On Tue, May 4, 2010 at 9:31 AM, Matthew Toseland
<toad at amphibian.dyndns.org> wrote:
> On Thursday 18 February 2010 20:44:57 Evan Daniel wrote:
>> I've followed up my previous crude estimates of node churn with some
>> more detailed numbers. ?(See my mail in re: "data persistence again"
>> on 20100122 for previous version and more detailed explanation.)
>>
>> Again, some brief caveats: the following basically assumes that all
>> samples are independent. ?This is quite incorrect, because of time of
>> day effects. ?Nonetheless, I think it's useful. ?Many of the obvious
>> uses for this data ("If an insert is stored on 3 nodes, how likely is
>> it one of them will be online later?") are strongly impacted by this.
>> Use appropriate caution in analysis. ?Also, I have a few missing
>> samples; for each sample, I looked at the previous set of 24 samples
>> that I did have, whether or not those were contiguous.
>>
>> What I did: for each of the probe request samples, I computed how many
>> nodes appeared in n of the previous 24 samples (24 samples at 5 hour
>> intervals is a 5 day window). ?I then averaged these counts across
>> samples. ?If an average sample has N_i nodes appearing in i of the
>> previous 24 samples, then the average sample size over those 24 is
>> sum(N_i*(i/24)). ?Over the 387 samples (ignoring the first 23 where
>> there aren't a "most recent 24 samples"), I have an average sample
>> size of 5757.1 nodes. ?If we assume that each node is online with
>> probability i/24, and all nodes are independent (see previous caveat
>> about this assumption being incorrect), then the number of nodes that
>> are online in both of two different sampling intervals is
>> sum(N_i*(i/24)^2). ?For this number, I get 3511.5 nodes. ?That is, if
>> you select a random online node at some time t_1, the odds that it
>> will be online at some later time t_2 are about 0.610.
>>
>> I then repeated the above using the most recent 72 samples (15 days).
>> The distributions were roughly similar. ?Average sample size was
>> 5824.1, expected nodes online in both of two samples is 3106.8, or a
>> probability of 0.533 that a randomly chosen node will be online later.
>>
>> Nodes online in 24 of 24 samples make up 21.9% of an average sample.

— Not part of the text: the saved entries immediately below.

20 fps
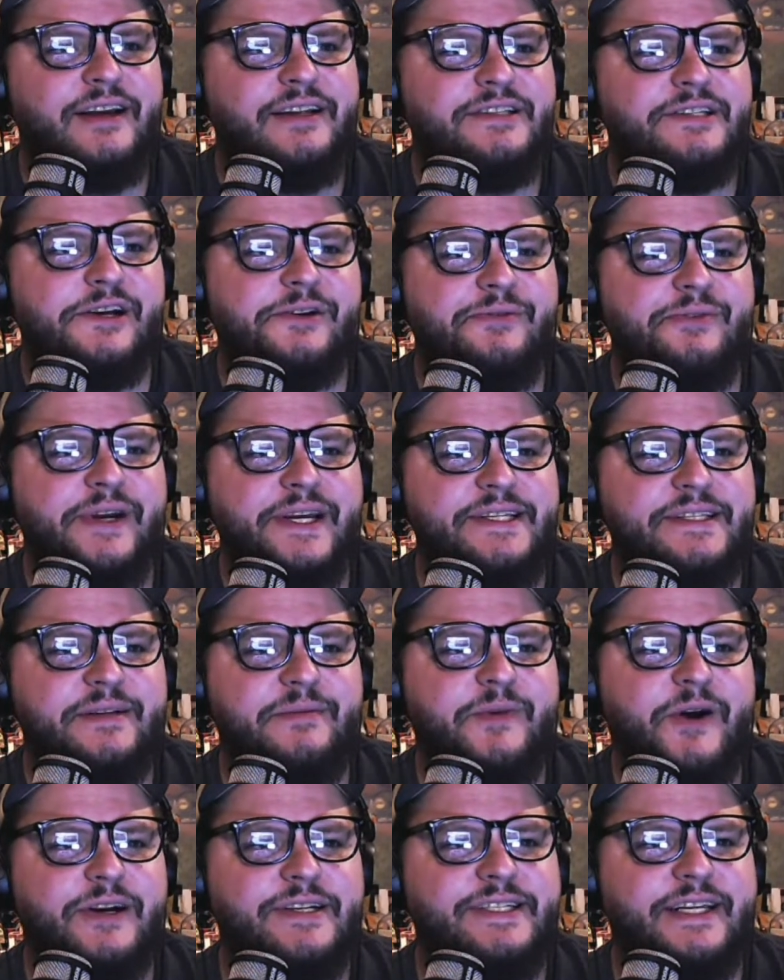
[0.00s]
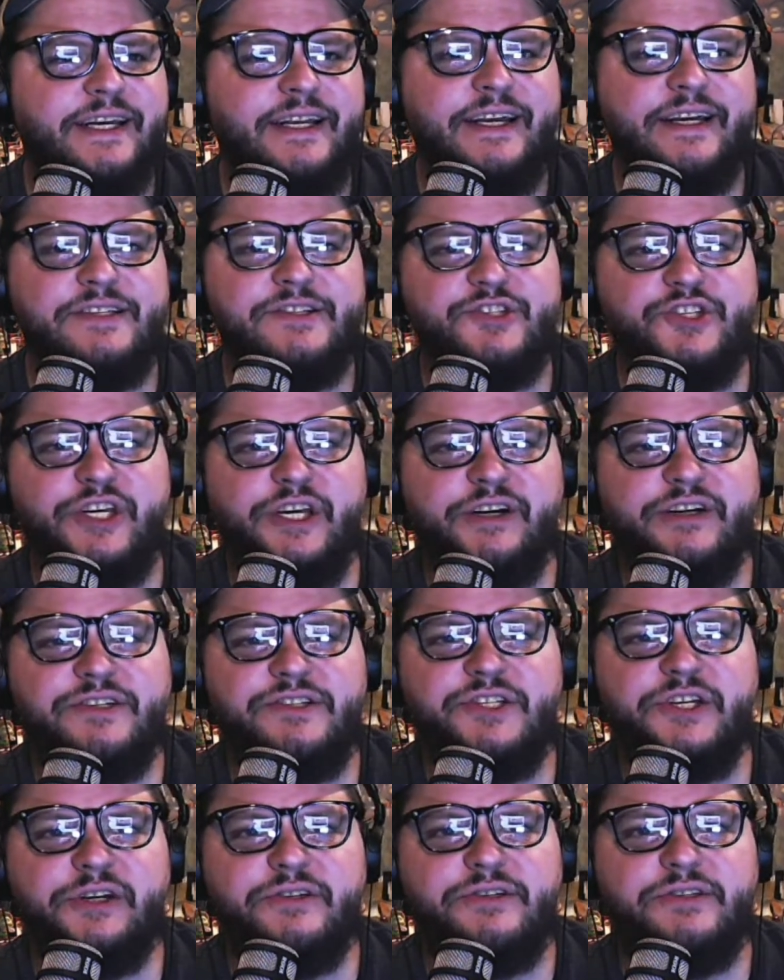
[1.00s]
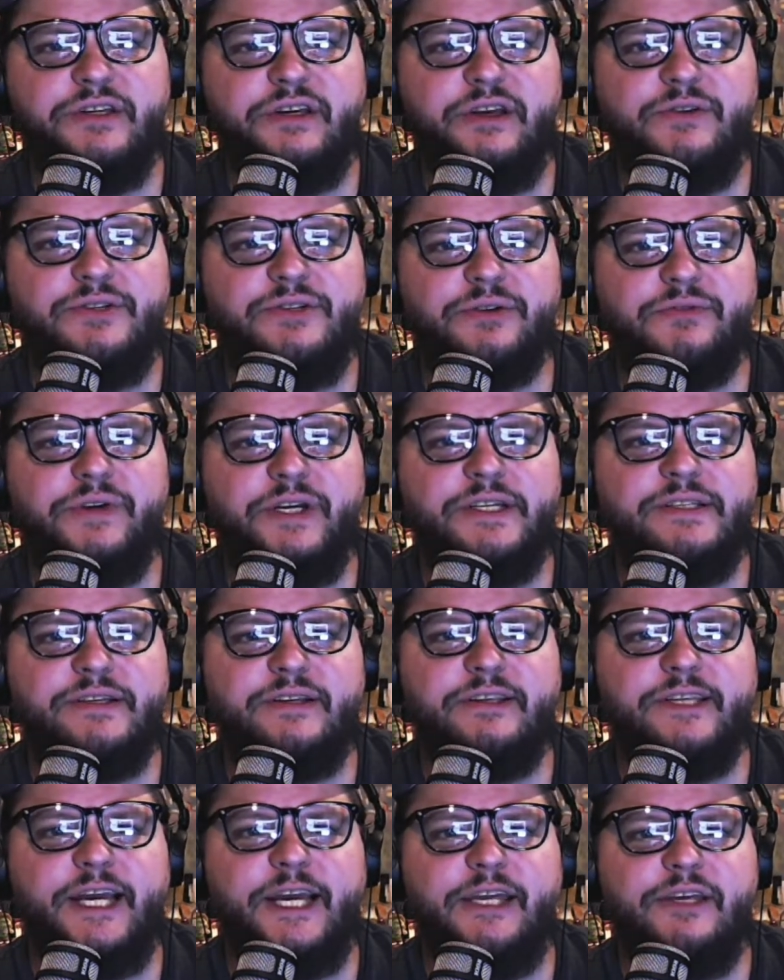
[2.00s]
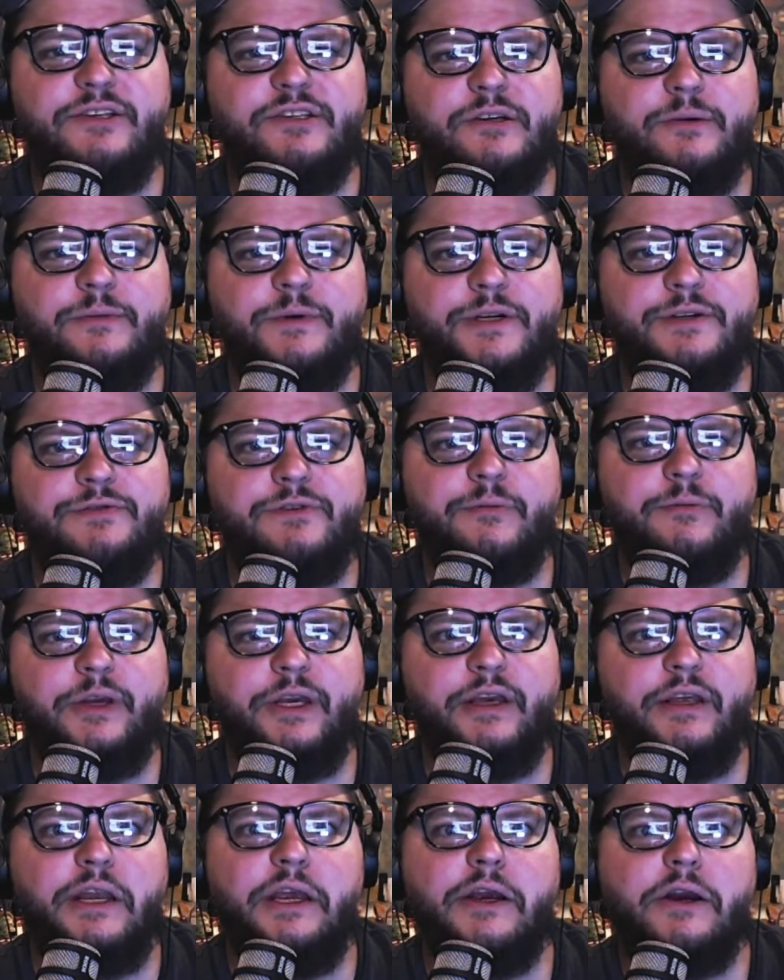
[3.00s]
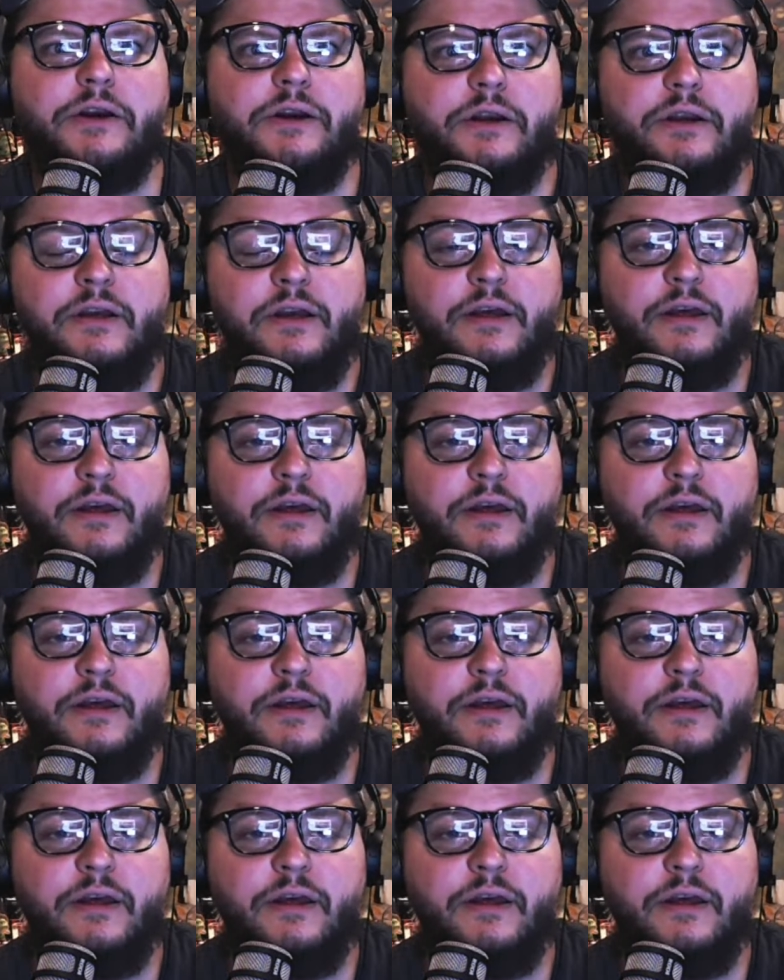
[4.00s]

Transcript: Teresa Martinez. Cheers. Cheers to you, Teresa. Thank you so much for being here.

>> Nodes online in 70, 71, or 72 samples make up 13.6%. ?Low-uptime nodes
>> (< 40% according to sink logic; here taken as <= 9 samples of 24 or <=
>> 27 of 72 (to make the 24/72 numbers directly comparable)) are 30.8% on
>> the 24-sample data, and 37.7% on the 72-sample data. ?I believe both
>> of these discrepancies result from join/leave churn, whether permanent
>> or over medium time periods (ie users who use Freenet for a couple
>> hours or days every few weeks).
>>
>> Evan Daniel
>>
>> (If you want the full spreadsheet or raw data, ask. ?The spreadsheet
>> was nearly 0.5 MiB, so I didn't attach it. ?The averaged counts are
>> below; this is enough to reproduce my calculations assuming samples
>> are independent.)
>>
> Some more analysis on this:
>
> [14:24:50] <evanbd> toad_: 5757 nodes online in an average sample. ?Taking
> high uptime as 23 or 24 samples, low uptime as 1-9 samples, and medium as
> 10-22...
> [14:25:52] <toad_> evanbd: the other question of course is how much
> redundancy can we get away with before it starts to be a problem ... that
> sort of depends on MHKs though
> [14:25:56] <evanbd> toad_: The high uptime group is 1505 nodes (1258 in
> 24/24). ?They have an average uptime of 99.3%.
> [14:26:23] <evanbd> toad_: The medium uptime group is 2478 nodes; they have
> an average uptime of 65%.
> [14:26:25] <toad_> if we don't have MHKs, the top block will always be
> grossly unreliable ...
> [14:26:38] <toad_> evanbd: this is by nodes typically online ?
> [14:26:47] <evanbd> toad_: And the low uptime group is 1774 nodes, with
> average uptime 22.9%.
> [14:27:51] <toad_> evanbd: okay, and this is by nodes online at an instant?
> [14:28:09] <evanbd> toad_: This is: Choose a random sample; choose a random
> node online in that sample. ?It will be a medium-uptime node with probability
> 2478/5757 (= 0.430). ?On average, its uptime will be 65%.
> [14:28:17] <evanbd> toad_: (In other words, yes)
> [14:28:31] <toad_> this is much better than i had expected
> [14:28:47] <evanbd> Well, by definition their uptime is > 40% :)
> [14:28:59] <toad_> so 26% have 99% uptime, 43% have 65% uptime, and 31% have
> 23% uptime
> [14:29:18] <toad_> right, but it means that nearly 70% of nodes online at any
> given time have 65%+ uptime
> [14:29:32] <toad_> i.e. we are *not* swamped with low uptime nodes
> [14:30:01] <toad_> at least if we consider a week ... this doesn't answer the
> question of try-it-and-leave
>
(09:31:32 AM) evanbd: toad_: No... 44% have uptime over 70% :)
(09:31:34 AM) toad_: evanbd: i've posted what you just said to devl
(09:31:52 AM) toad_: evanbd: ah :<
(09:32:09 AM) toad_: yeah, i see ...
(09:32:10 AM) evanbd: toad_: 26% have uptime between 40% and 70%
(09:32:32 AM) toad_: right, 70% have uptime >40% :|
Also, note that the above numbers are based on the same data set as
the original email: that is, they're not current.
Evan